Despite plea from Kasich, Portman may back Obamacare overhaul plan

Despite a plea from Ohio Gov. John Kasich, Sen. Rob Portman may support a Republican measure that dramatically revises Obamacare by allowing states to design their own health-care programs, although he acknowledged he has yet to make a firm decision.

Just hours after Kasich and nine other governors urged the Senate to reject the measure co-sponsored by Republican Sens. Lindsay Graham of South Carolina and Bill Cassidy of Louisiana, Portman said he is “supportive of the idea of getting the flexibility back to the states.”

But in a conference call with Ohio reporters, Portman, R-Ohio, said was “reviewing the bill because I want to make sure the numbers work for Ohio.”

If Portman votes for the Graham bill, it would amount to a rebuke of his home state Republican governor. And he could also provide one of the key votes Republicans need for passage.

Because President Donald Trump has said he would sign the bill, Vice President Mike Pence could cast a tie-breaking vote in the Senate. The Republicans control the Senate by a 52-48 margin.

Kasich and the nine other governors Tuesday pleaded with Senate Republicans to drop the Graham bill and rally behind a bipartisan approach being developed by Republican Sen. Lamar Alexander and Democratic Sen. Patty Murray of Washington.

That measure, which could be unveiled next week, would be designed to stabilize the federally subsidized individual insurance markets created by the 2010 health law known as Obamacare.

“Improvements to our health insurance markets should control costs, stabilize the market, and positively impact coverage and care of millions of Americans, including many who are dealing with mental illness, chronic health problems, and drug addiction,” Kasich and the governors wrote.

Kasich worries that the plan pushed by Graham would ultimately take money from the Medicaid program, which the Ohio governor has relied upon to provide health coverage to more than 700,000 low-income people in the state. Medicaid is a joint federal and state program which provides health coverage to low-income Americans.

Graham and Cassidy are offering Republicans on Capitol Hill one last chance to scrap Obamacare. After years of vowing to repeal the law, the GOP effort collapsed this summer when Republicans could not rally around an alternative.

The Graham bill, in essence, would tell the states they could stay in Obamacare or take billions of federal dollars to design their own programs.
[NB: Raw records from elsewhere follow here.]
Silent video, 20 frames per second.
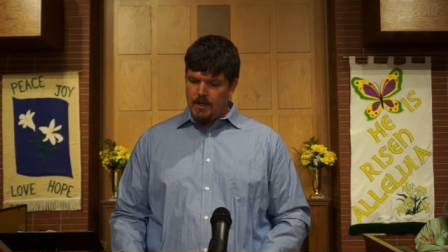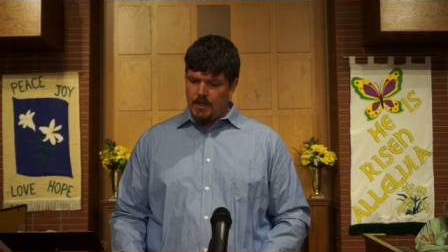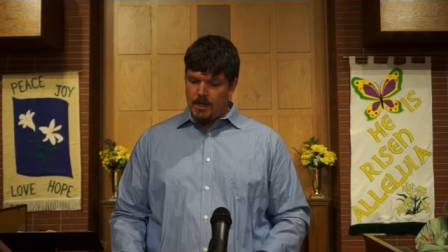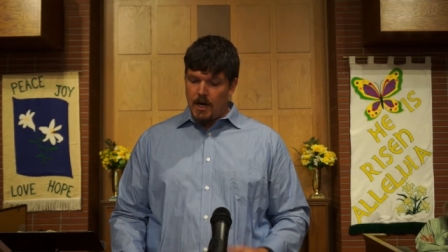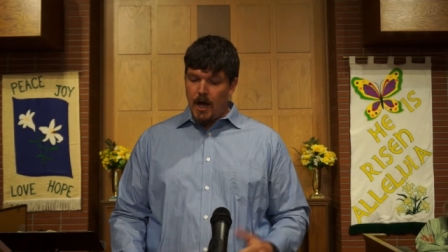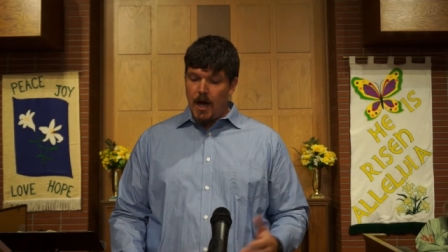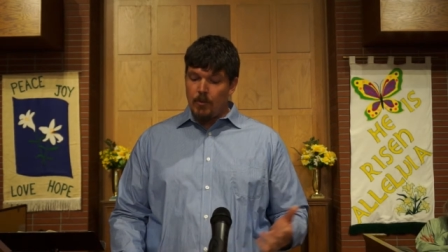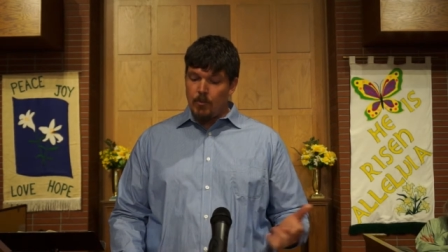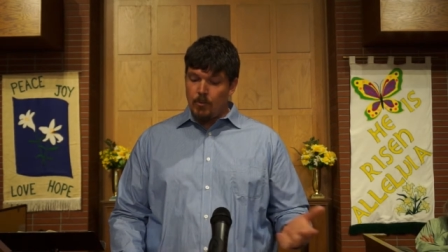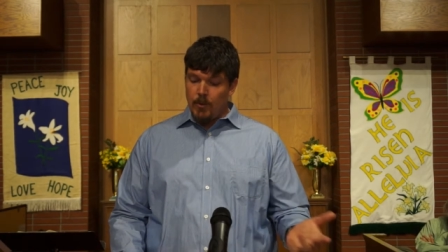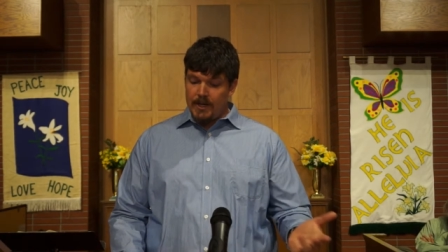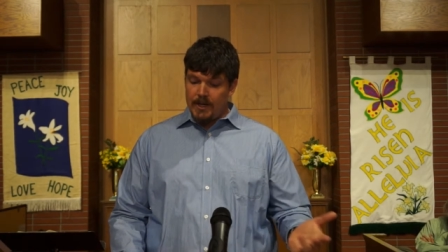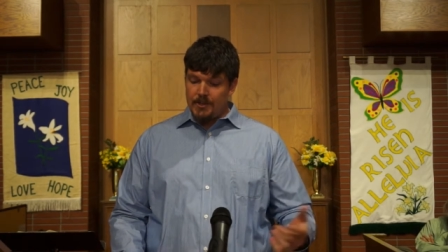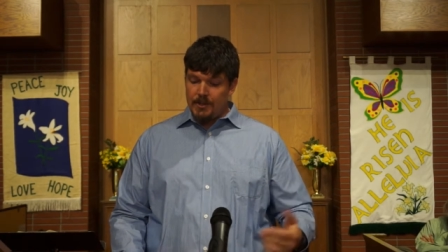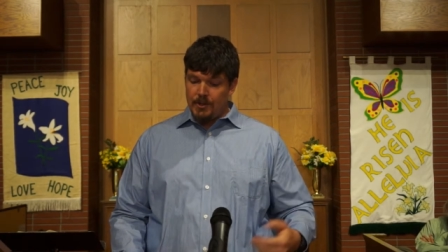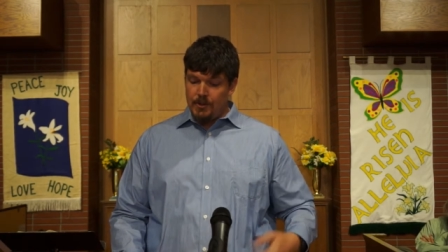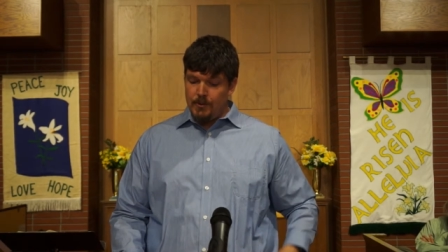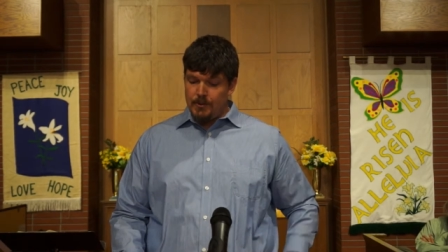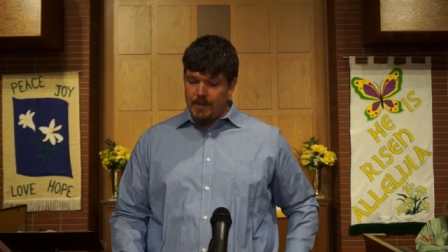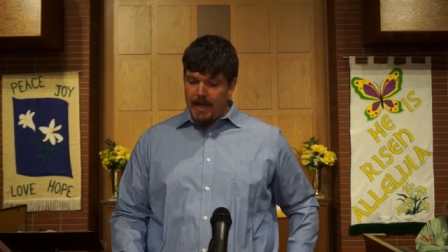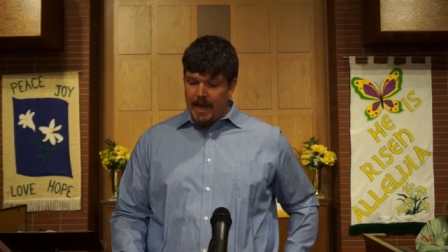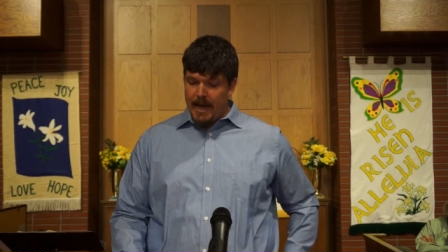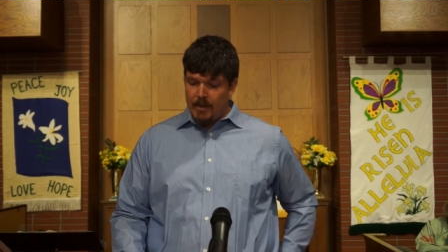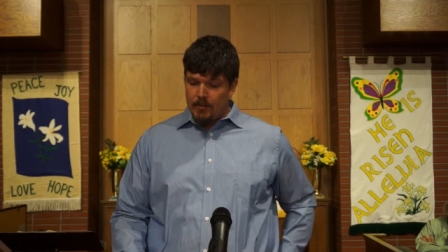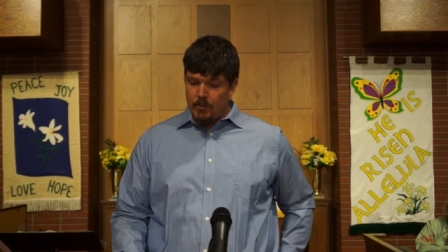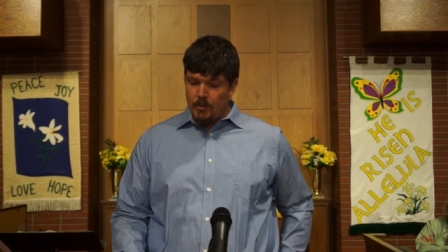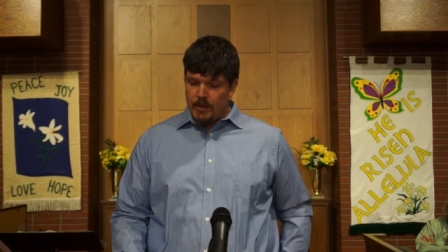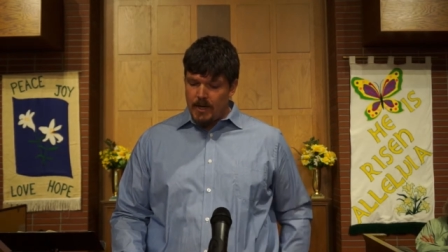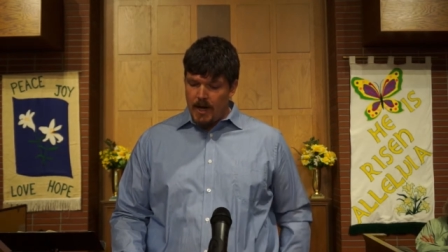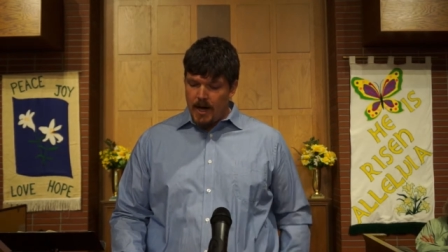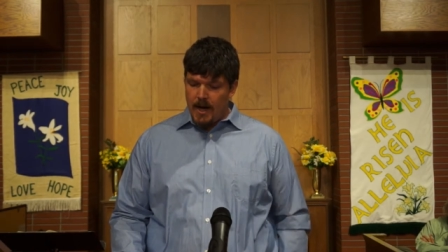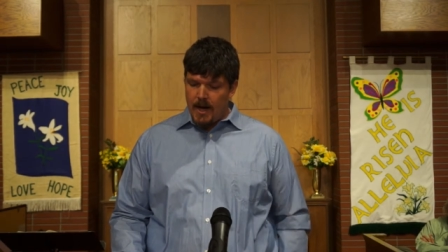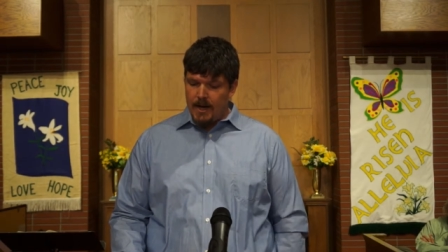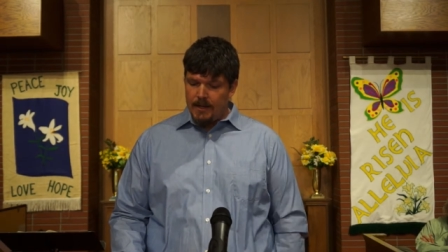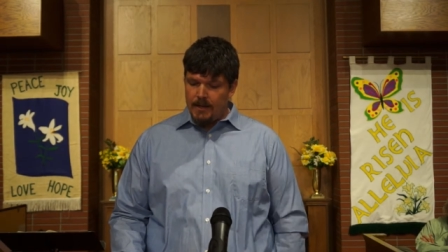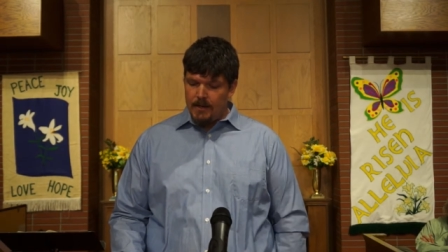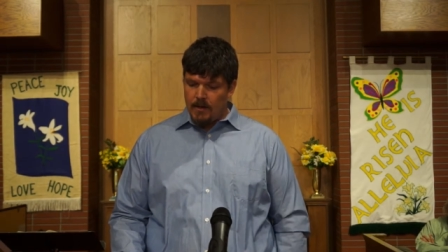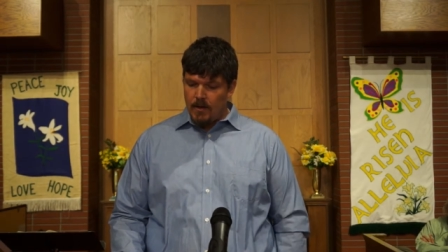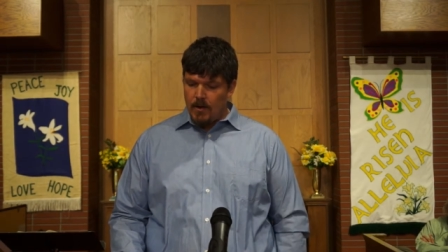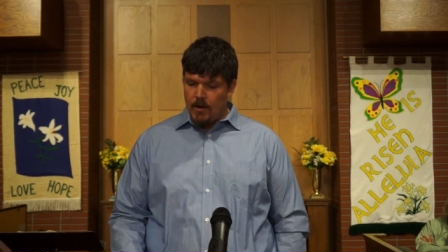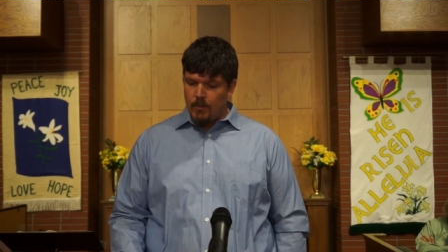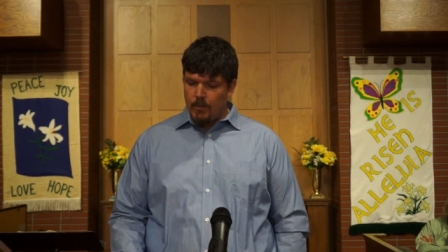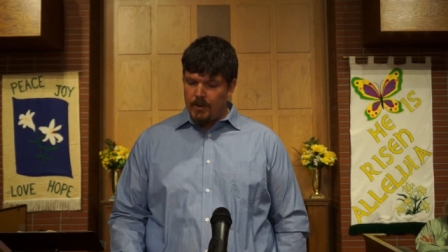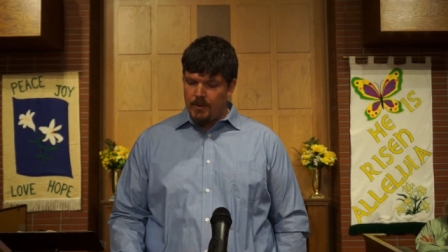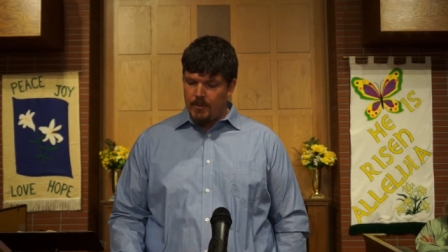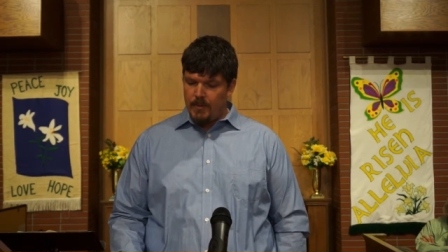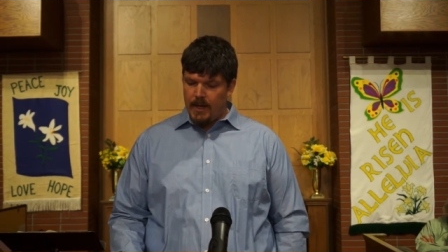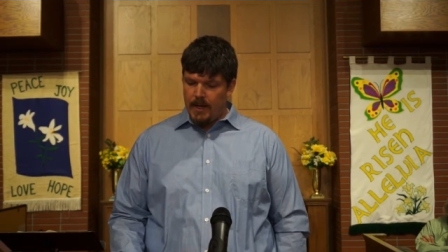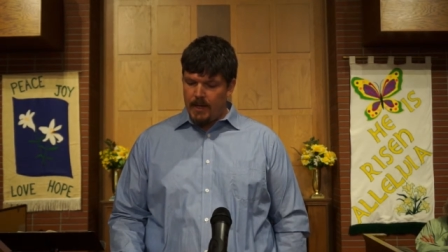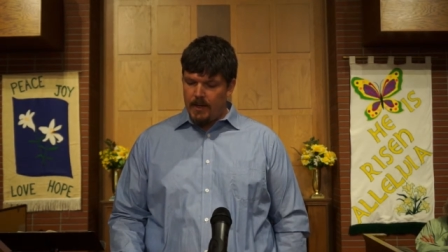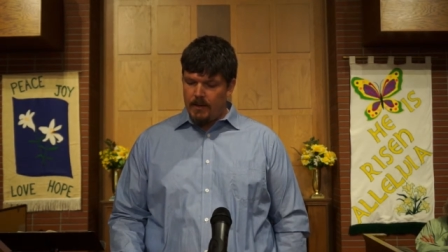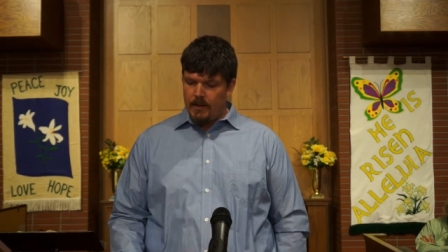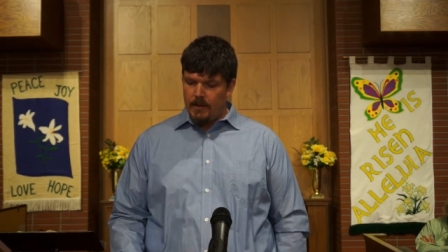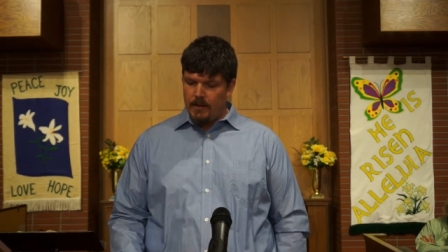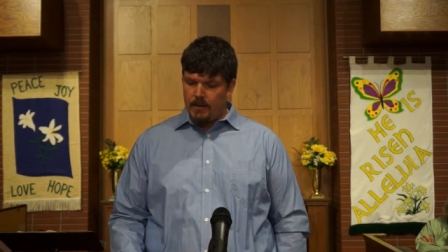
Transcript: God rescues animal kind along with man.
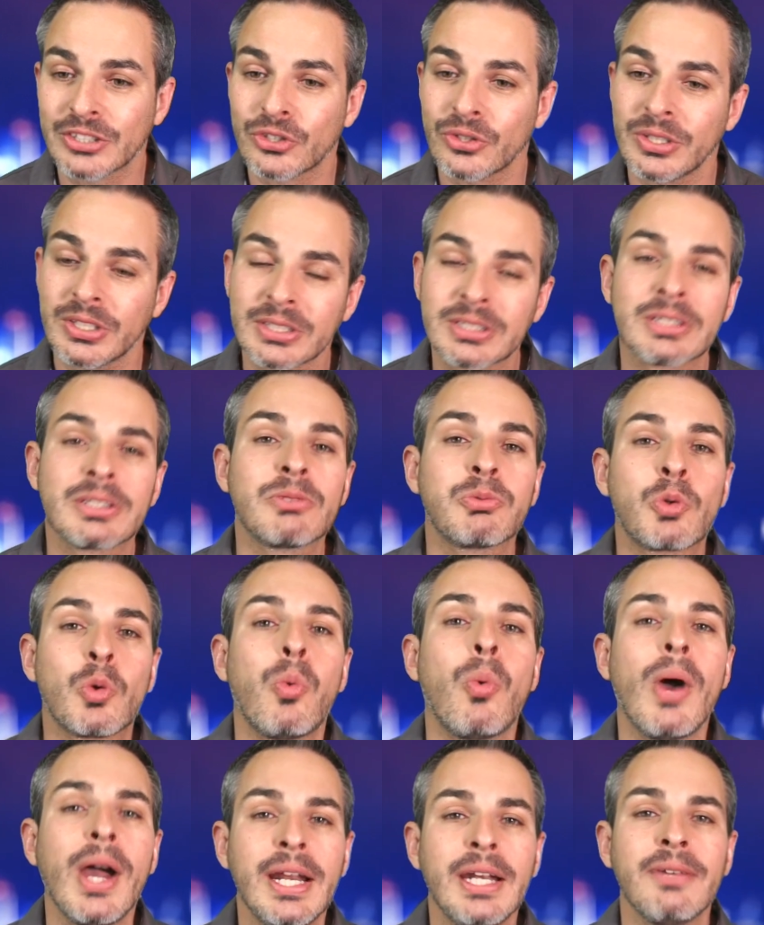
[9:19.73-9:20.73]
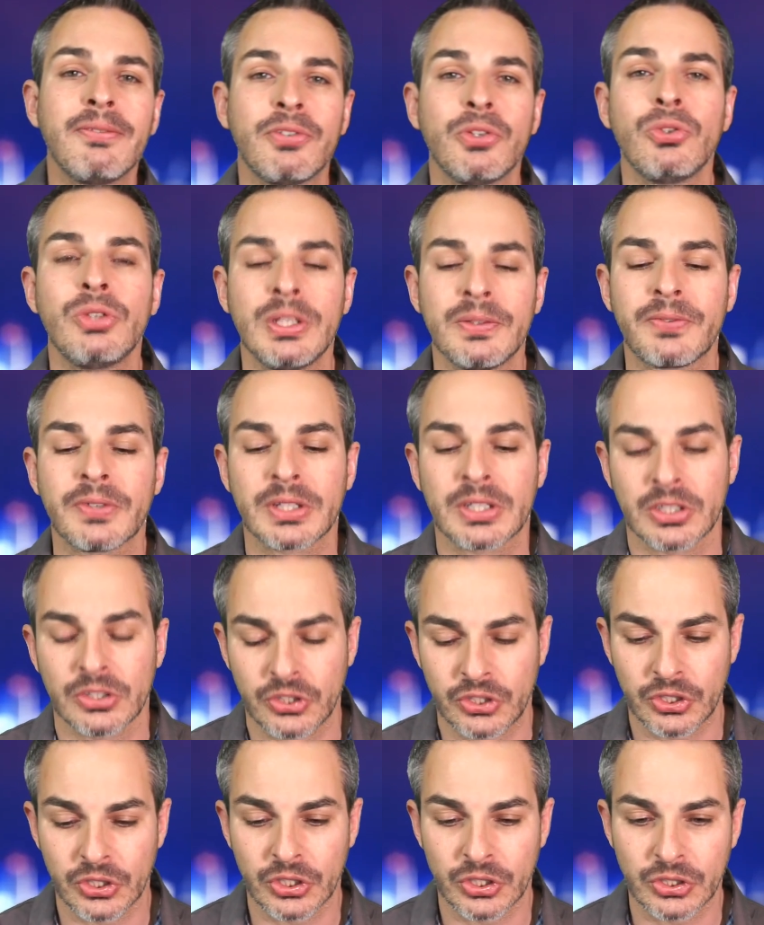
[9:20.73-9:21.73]
So there's quite a few different
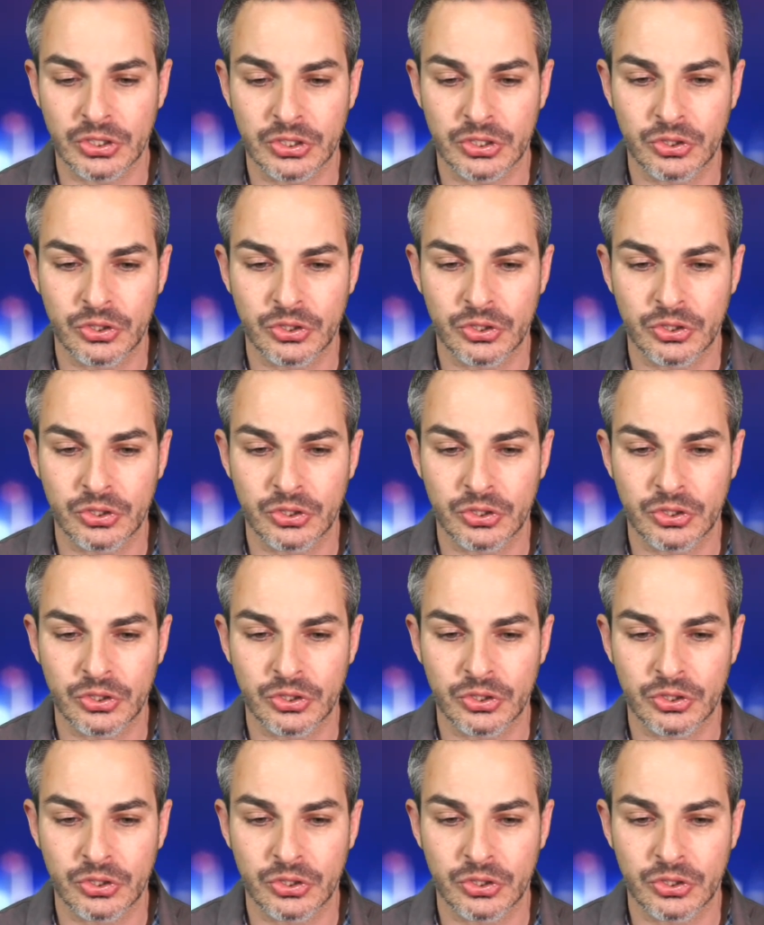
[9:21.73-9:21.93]
concerns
In particular, the bill would repeal the law’s requirements that individuals buy federally subsidized insurance policies set up through the states and the federal government.

The measure also ends the expansion of Medicaid which allowed Kasich and governors from 30 other states from offering health care to families of four earning as much as $34,000 a year.

Instead, the federal government would supply states with per-capita grants, which might not be enough to pay for the expanded programs.

In a floor speech, Senate Minority Leader Chuck Schumer assailed the Graham bill, charging it “would cause millions to lose coverage.”

Schumer said the Graham bill would “radically restructure and deeply cut Medicaid, ending the program as we know it. The dream of the hard right — get rid of Medicaid —could happen, even though that’s a program that affects the poor and so many in the middle class.”